[[ Record set open ]]

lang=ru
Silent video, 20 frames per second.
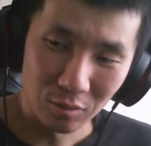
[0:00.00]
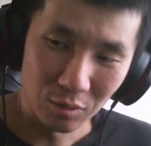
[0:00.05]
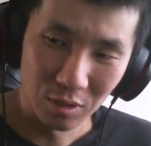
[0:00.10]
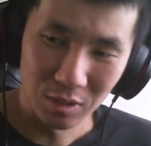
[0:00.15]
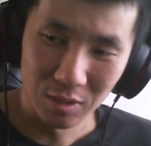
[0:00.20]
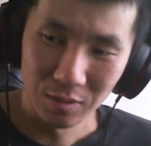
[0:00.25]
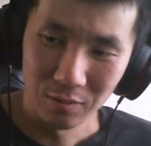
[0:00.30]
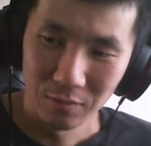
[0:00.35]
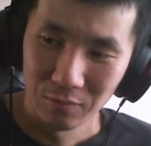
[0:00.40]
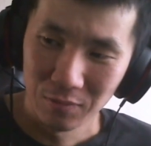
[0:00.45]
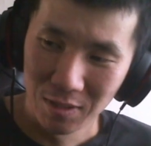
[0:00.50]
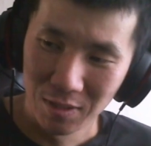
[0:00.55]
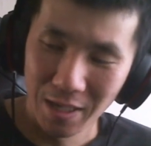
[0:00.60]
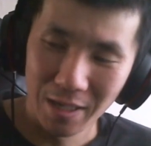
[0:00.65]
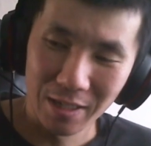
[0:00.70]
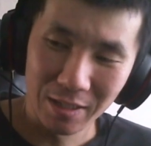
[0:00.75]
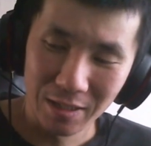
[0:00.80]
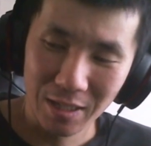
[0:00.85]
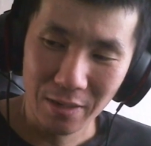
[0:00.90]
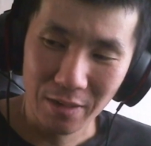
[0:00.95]
То есть
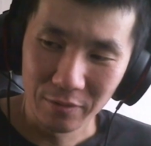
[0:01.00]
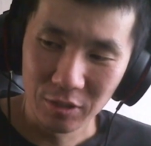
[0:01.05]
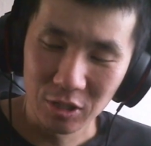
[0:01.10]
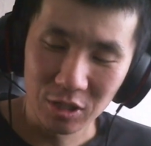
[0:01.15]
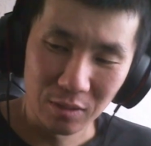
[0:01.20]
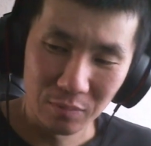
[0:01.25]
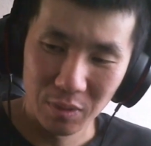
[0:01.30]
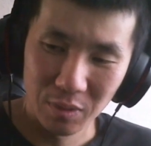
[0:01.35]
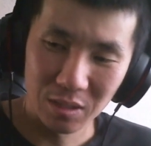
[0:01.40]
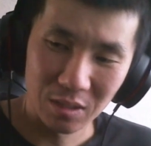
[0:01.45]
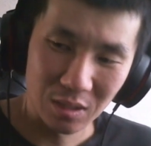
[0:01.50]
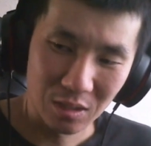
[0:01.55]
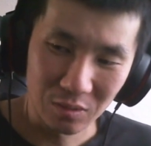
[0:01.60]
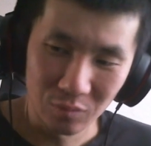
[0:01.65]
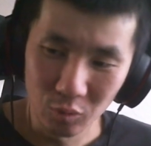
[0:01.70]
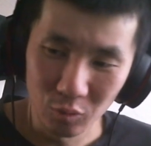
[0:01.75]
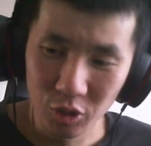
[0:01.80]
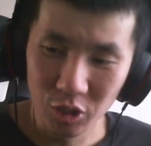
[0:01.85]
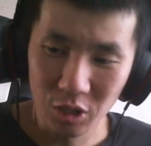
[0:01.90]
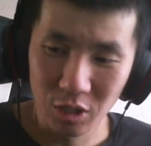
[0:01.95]
вся игра вышла без
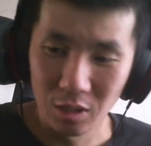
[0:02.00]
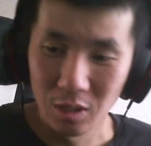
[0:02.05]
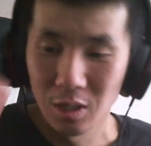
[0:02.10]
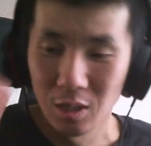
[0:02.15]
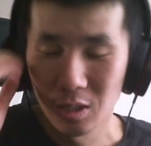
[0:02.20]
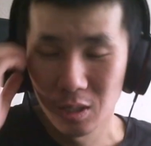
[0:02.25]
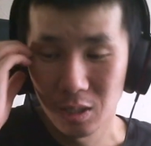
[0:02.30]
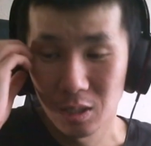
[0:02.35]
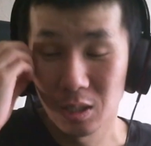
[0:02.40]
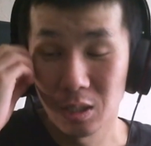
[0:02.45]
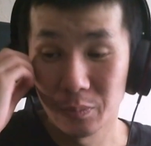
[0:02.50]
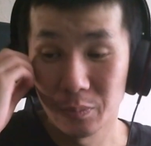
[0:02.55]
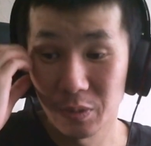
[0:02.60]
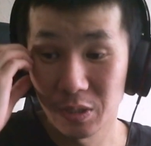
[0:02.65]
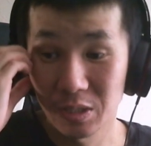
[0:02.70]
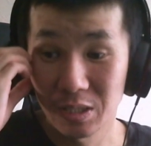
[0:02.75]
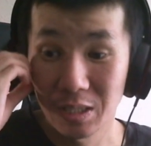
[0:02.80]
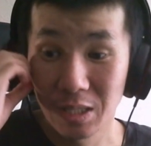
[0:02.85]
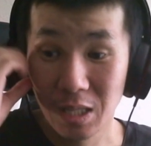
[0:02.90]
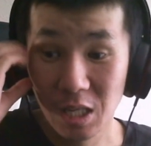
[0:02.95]
озвучки а,
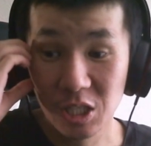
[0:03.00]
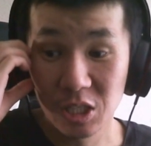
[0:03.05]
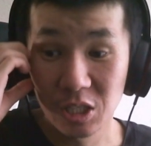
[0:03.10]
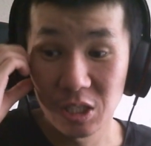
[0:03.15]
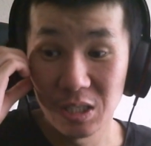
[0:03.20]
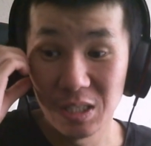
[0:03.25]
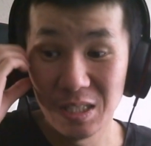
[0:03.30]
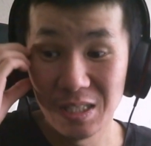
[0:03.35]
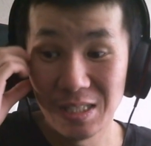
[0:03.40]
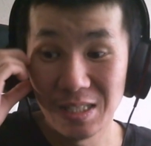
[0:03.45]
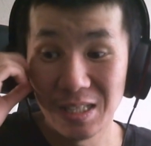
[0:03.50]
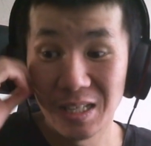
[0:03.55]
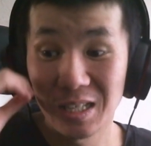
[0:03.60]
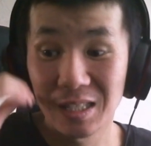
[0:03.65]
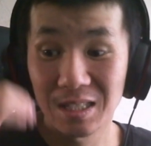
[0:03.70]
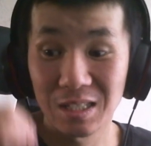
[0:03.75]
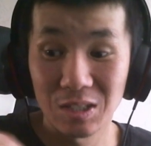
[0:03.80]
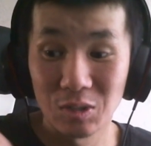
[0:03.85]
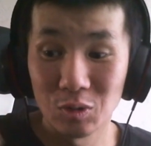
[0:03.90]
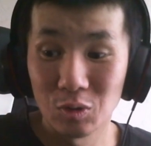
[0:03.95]
персонажей, и
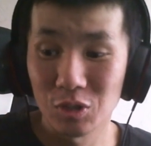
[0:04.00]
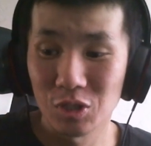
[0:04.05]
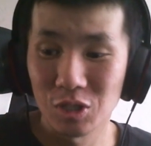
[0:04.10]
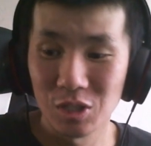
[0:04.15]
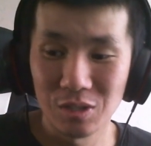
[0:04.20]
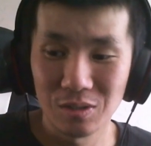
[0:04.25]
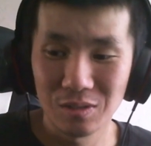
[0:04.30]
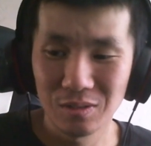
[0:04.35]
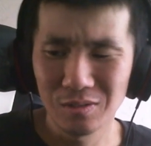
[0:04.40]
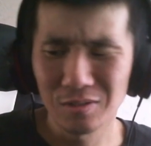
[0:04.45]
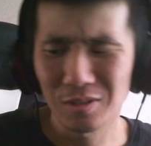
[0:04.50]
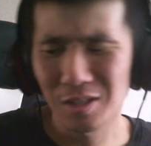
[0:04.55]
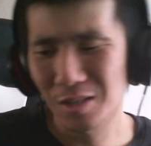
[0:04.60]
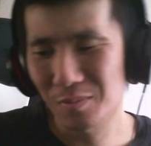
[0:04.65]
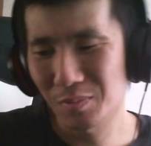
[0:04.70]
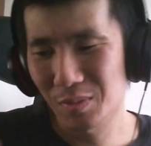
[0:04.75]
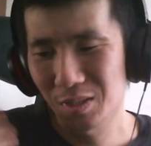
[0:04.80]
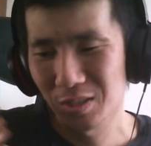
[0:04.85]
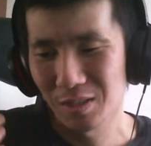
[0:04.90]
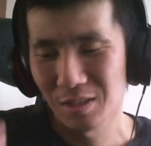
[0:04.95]
это очень, ну,
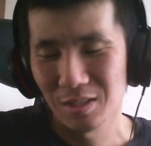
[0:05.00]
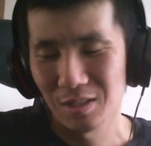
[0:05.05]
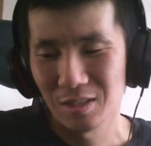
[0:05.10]
как бы,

[[ Record set closed ]]

§ **Work request**:
Write the records out again exactly as shown above, keeping no pictures.

§ **Exercise answer**:
lang=ru
Silent video, 20 frames per second.
[0:00.00]
[0:00.05]
[0:00.10]
[0:00.15]
[0:00.20]
[0:00.25]
[0:00.30]
[0:00.35]
[0:00.40]
[0:00.45]
[0:00.50]
[0:00.55]
[0:00.60]
[0:00.65]
[0:00.70]
[0:00.75]
[0:00.80]
[0:00.85]
[0:00.90]
[0:00.95]
То есть
[0:01.00]
[0:01.05]
[0:01.10]
[0:01.15]
[0:01.20]
[0:01.25]
[0:01.30]
[0:01.35]
[0:01.40]
[0:01.45]
[0:01.50]
[0:01.55]
[0:01.60]
[0:01.65]
[0:01.70]
[0:01.75]
[0:01.80]
[0:01.85]
[0:01.90]
[0:01.95]
вся игра вышла без
[0:02.00]
[0:02.05]
[0:02.10]
[0:02.15]
[0:02.20]
[0:02.25]
[0:02.30]
[0:02.35]
[0:02.40]
[0:02.45]
[0:02.50]
[0:02.55]
[0:02.60]
[0:02.65]
[0:02.70]
[0:02.75]
[0:02.80]
[0:02.85]
[0:02.90]
[0:02.95]
озвучки а,
[0:03.00]
[0:03.05]
[0:03.10]
[0:03.15]
[0:03.20]
[0:03.25]
[0:03.30]
[0:03.35]
[0:03.40]
[0:03.45]
[0:03.50]
[0:03.55]
[0:03.60]
[0:03.65]
[0:03.70]
[0:03.75]
[0:03.80]
[0:03.85]
[0:03.90]
[0:03.95]
персонажей, и
[0:04.00]
[0:04.05]
[0:04.10]
[0:04.15]
[0:04.20]
[0:04.25]
[0:04.30]
[0:04.35]
[0:04.40]
[0:04.45]
[0:04.50]
[0:04.55]
[0:04.60]
[0:04.65]
[0:04.70]
[0:04.75]
[0:04.80]
[0:04.85]
[0:04.90]
[0:04.95]
это очень, ну,
[0:05.00]
[0:05.05]
[0:05.10]
как бы,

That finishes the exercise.